● Required action
Omitting the pictures, restate all of the entries below exactly.

● Source data
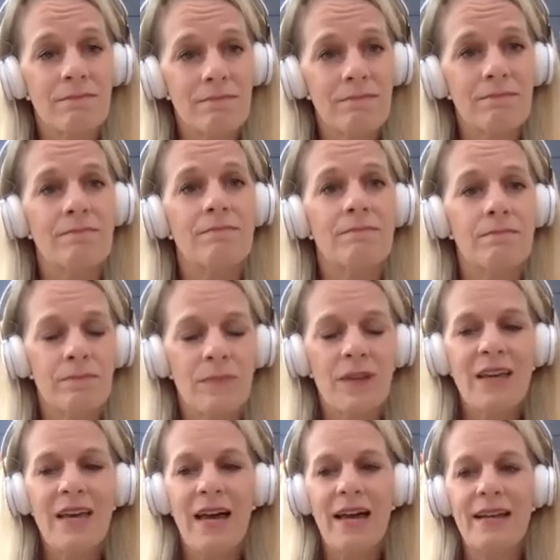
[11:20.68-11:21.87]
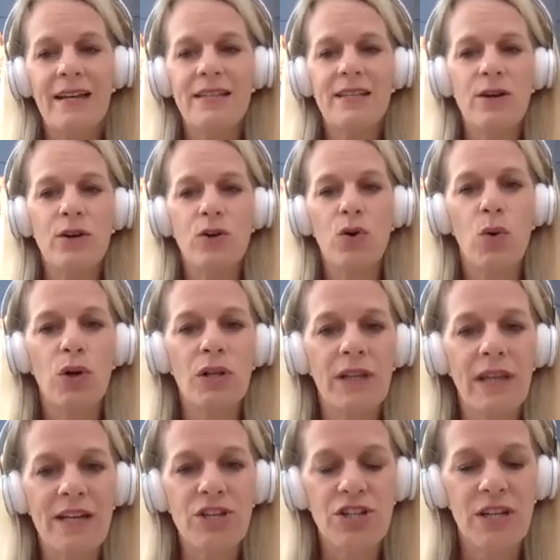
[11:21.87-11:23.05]
Mm-hmm. And is there a
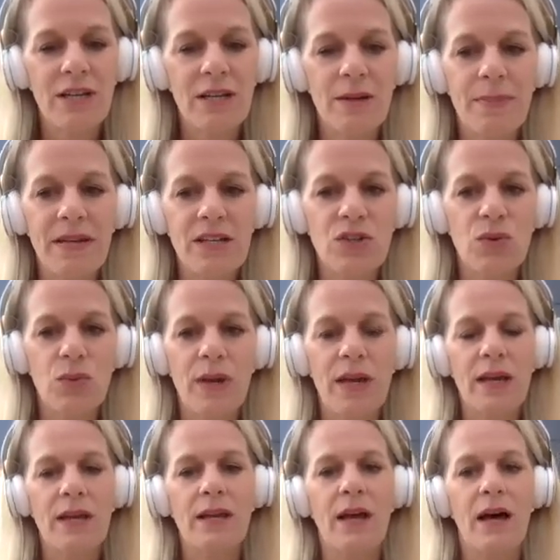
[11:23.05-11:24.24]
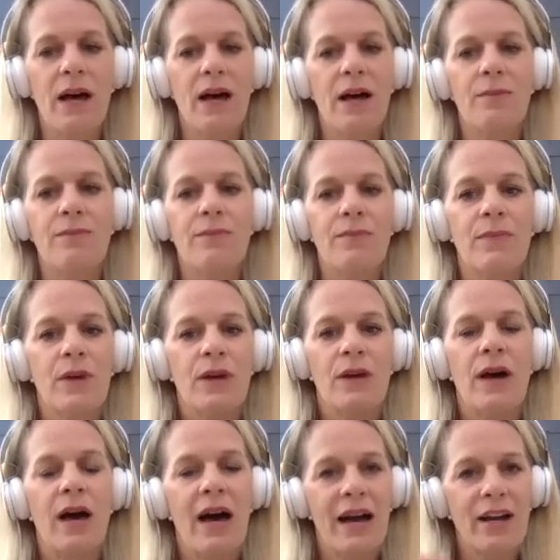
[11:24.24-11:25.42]
correlation between
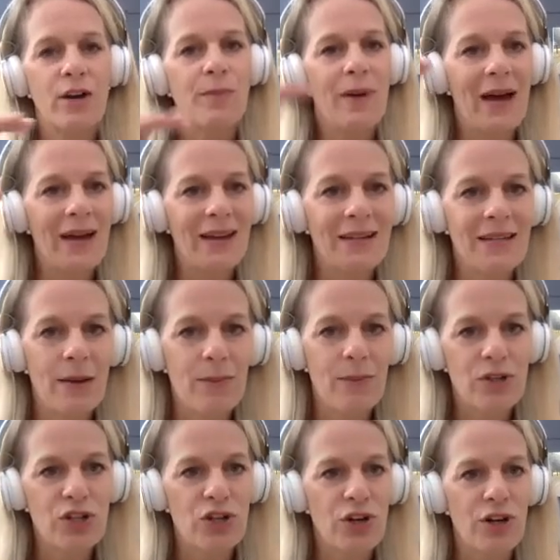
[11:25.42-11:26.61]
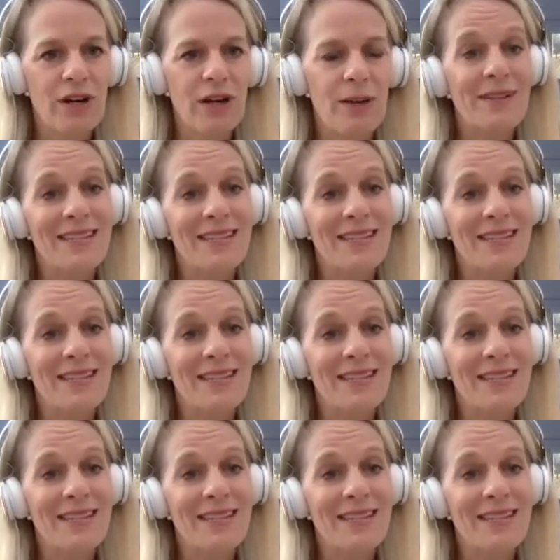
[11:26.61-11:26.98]
higher body temperature and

● Completed task
[11:20.68-11:21.87]
[11:21.87-11:23.05]
Mm-hmm. And is there a
[11:23.05-11:24.24]
[11:24.24-11:25.42]
correlation between
[11:25.42-11:26.61]
[11:26.61-11:26.98]
higher body temperature and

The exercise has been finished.